Poshmark is one of many companies racing to break into the United States’ nascent live shopping market, which is estimated to bring in $32 billion in sales this year, according to the retail consulting firm Coresight Research. Eyeing the live shopping market in China, which, by comparison, is projected to bring in $647 billion this year, American companies have for years poured money into the medium, where people buy and sell products in real time over video. But American consumers have yet to take to live shopping in the same way.

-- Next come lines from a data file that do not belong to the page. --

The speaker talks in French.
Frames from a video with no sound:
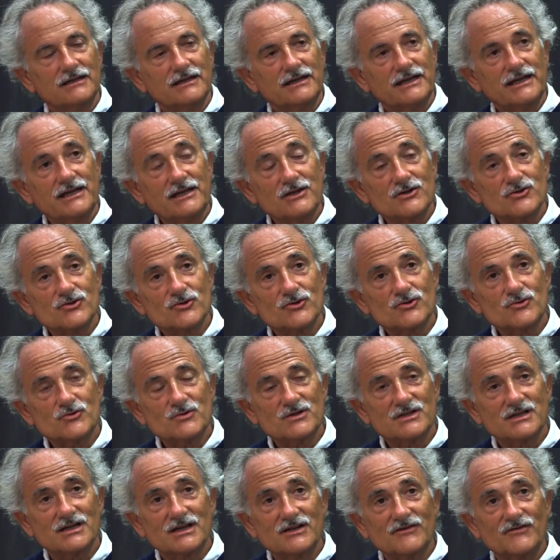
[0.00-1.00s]
Et je
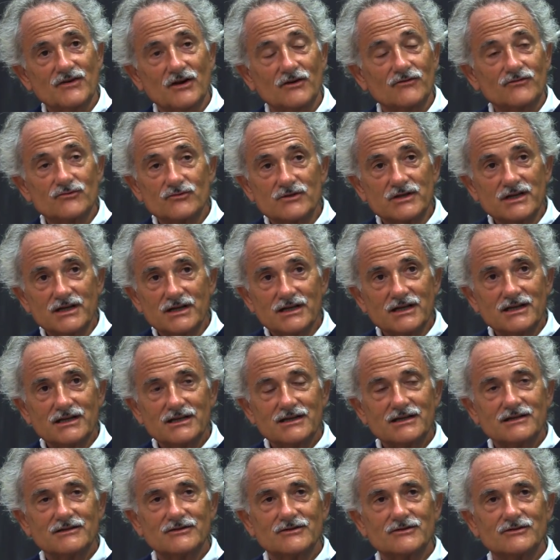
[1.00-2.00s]
suis allé
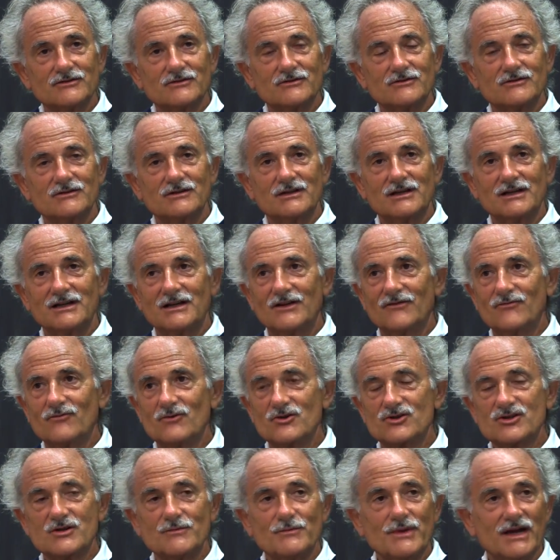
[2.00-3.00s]
farfouiller euh, à la
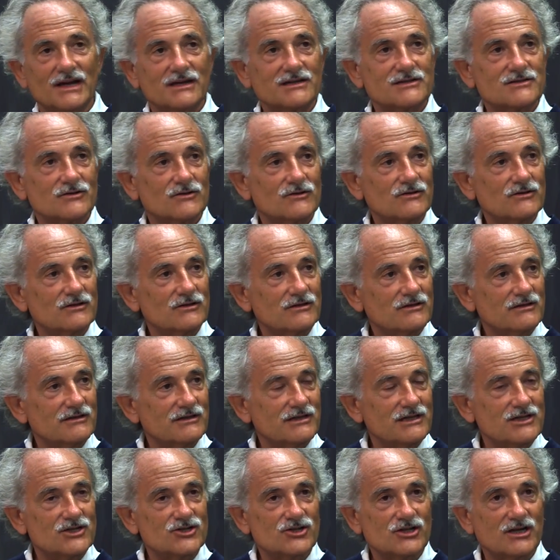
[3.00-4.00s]
fois chez Bergson
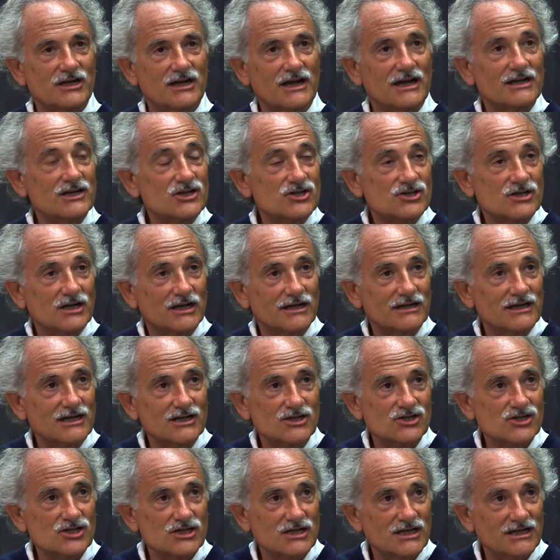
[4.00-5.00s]
et chez Einstein.
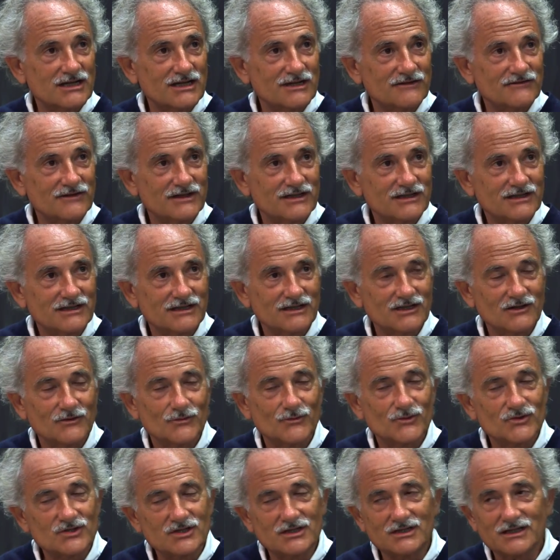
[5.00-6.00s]
Einstein avait écrit un
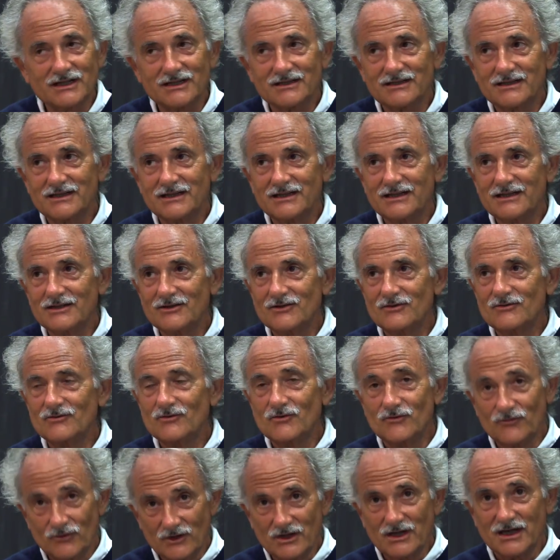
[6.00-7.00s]
petit traité
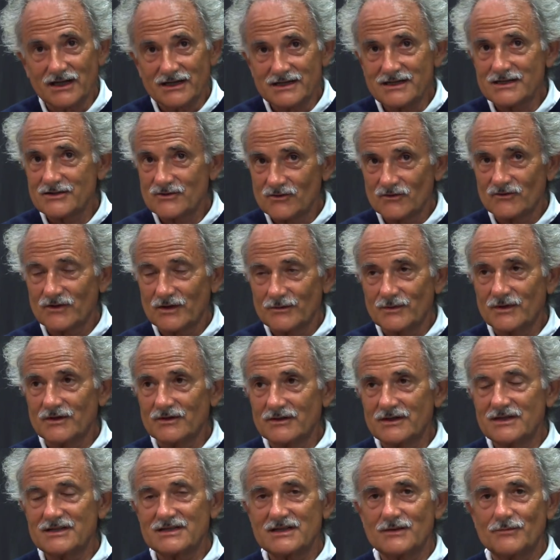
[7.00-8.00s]
de vulgarisation vraiment
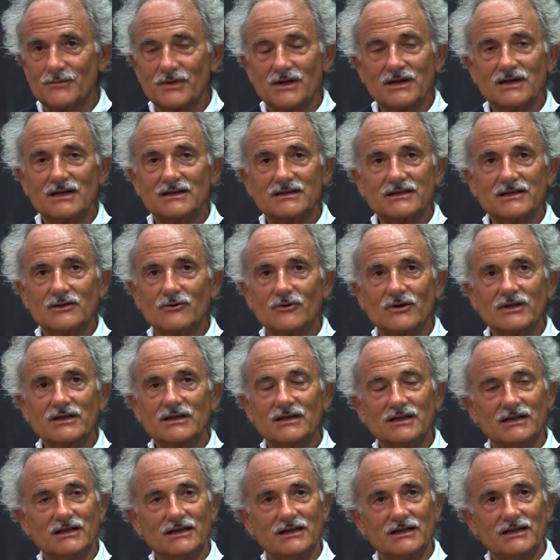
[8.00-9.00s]
qui s'appelle La
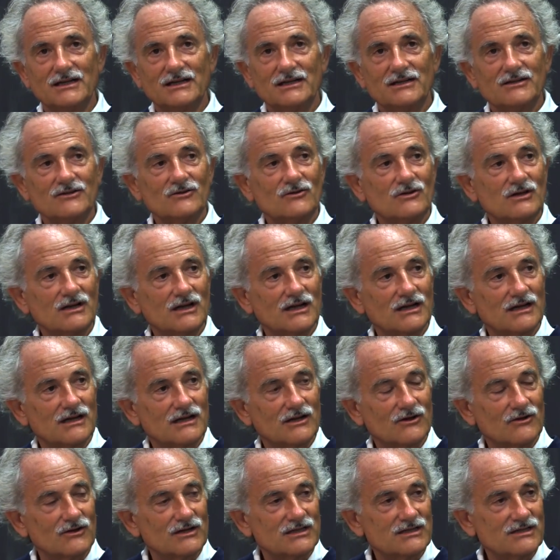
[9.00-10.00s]
théorie de la
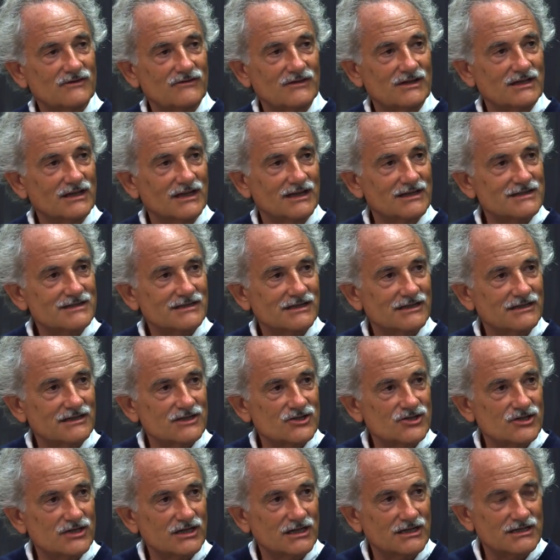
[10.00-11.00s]
relativité restreinte
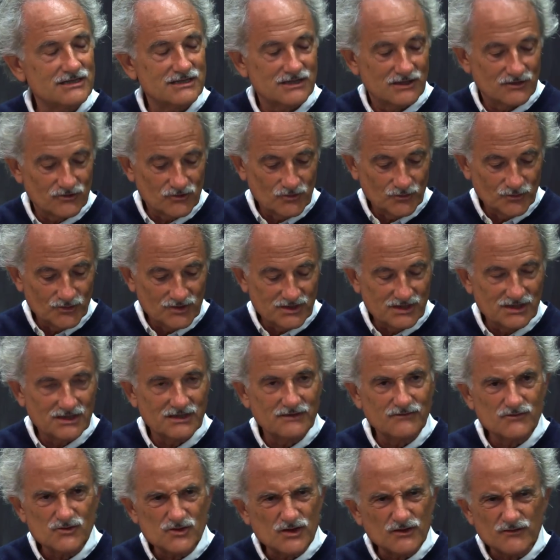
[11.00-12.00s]
et généralisée. Un tout petit
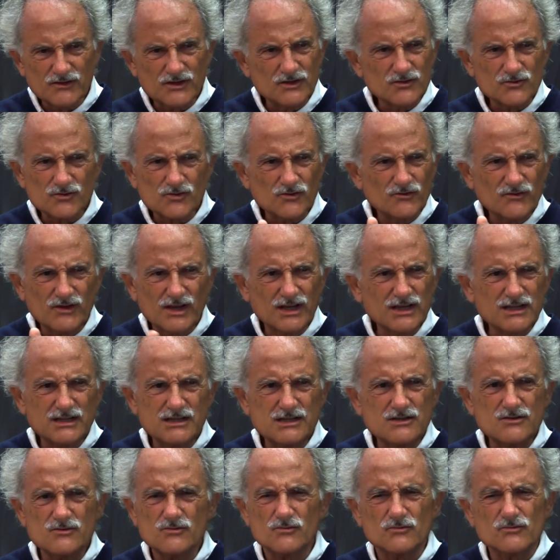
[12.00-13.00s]
livre, j'avais dans une vieille
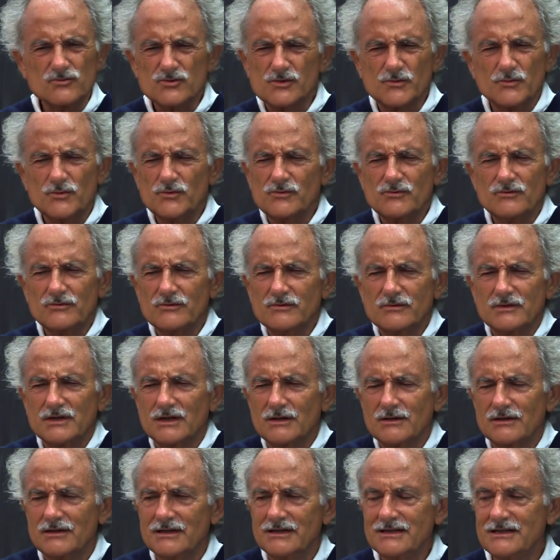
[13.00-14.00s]
édition, je ne sais plus
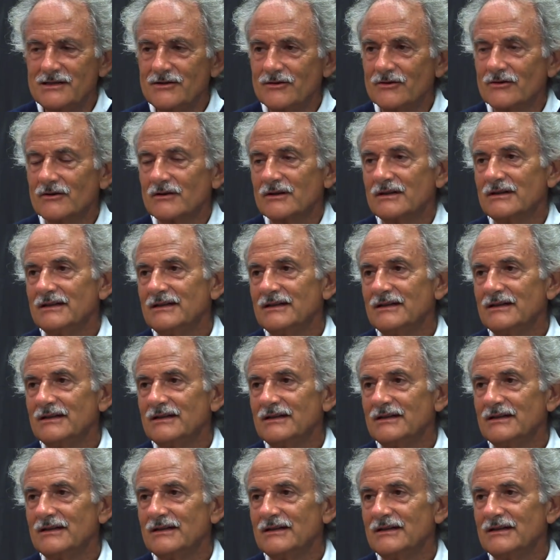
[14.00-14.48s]
quel éditeur.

In 2016, the e-commerce giant Alibaba launched Taobao Live, popularizing live shopping in China. The livestream landscape is much more fragmented in the United States, but even as shoppers return to stores, retailers and large tech firms are betting that consumers will continue searching for, and purchasing, items on their phones. For platforms, live shopping promises more engagement, with consumers sometimes spending hours watching hosts sell items. For retailers, it’s another channel to sell their goods.

Alongside Poshmark, QVC’s parent company Qurate recently started Sune, a live shopping app targeting Gen Z. Last year, Walmart, YouTube and eBay added or expanded their live shopping features. For Prime Day, Amazon recruited celebrities like Kevin Hart to promote its Amazon Live platform. Shein was an early adopter when it began Shein Live in 2016 for U.S. shoppers. It started with just a few hundred viewers per episode and now averages “hundreds of thousands of viewers per episode,” said George Chiao, Shein’s U.S. president, in a statement.

“There’s just an insane level of excitement that we have seen,” said Manish Chandra, the chief executive of Poshmark, at the rooftop event. “In a very few short months, they’re proving that this form of live shopping works,” he added, referring to Posh Shows sellers like Lazovic.

As big tech and major retailers work to gain a foothold in live shopping, start-ups like Whatnot and Ntwrk are touting their tight-knit customer communities as a blueprint for live shopping in the United States. Investors poured more than $380 million into livestream e-commerce companies in the United States last year, up from $36 million in 2020, according to PitchBook.

“We believe shopping is not just about transaction. It’s about experience,” said Liyia Wu, chief executive and founder of the live shopping start-up ShopShops. Live shopping can simulate “an offline shopping experience online,” she added.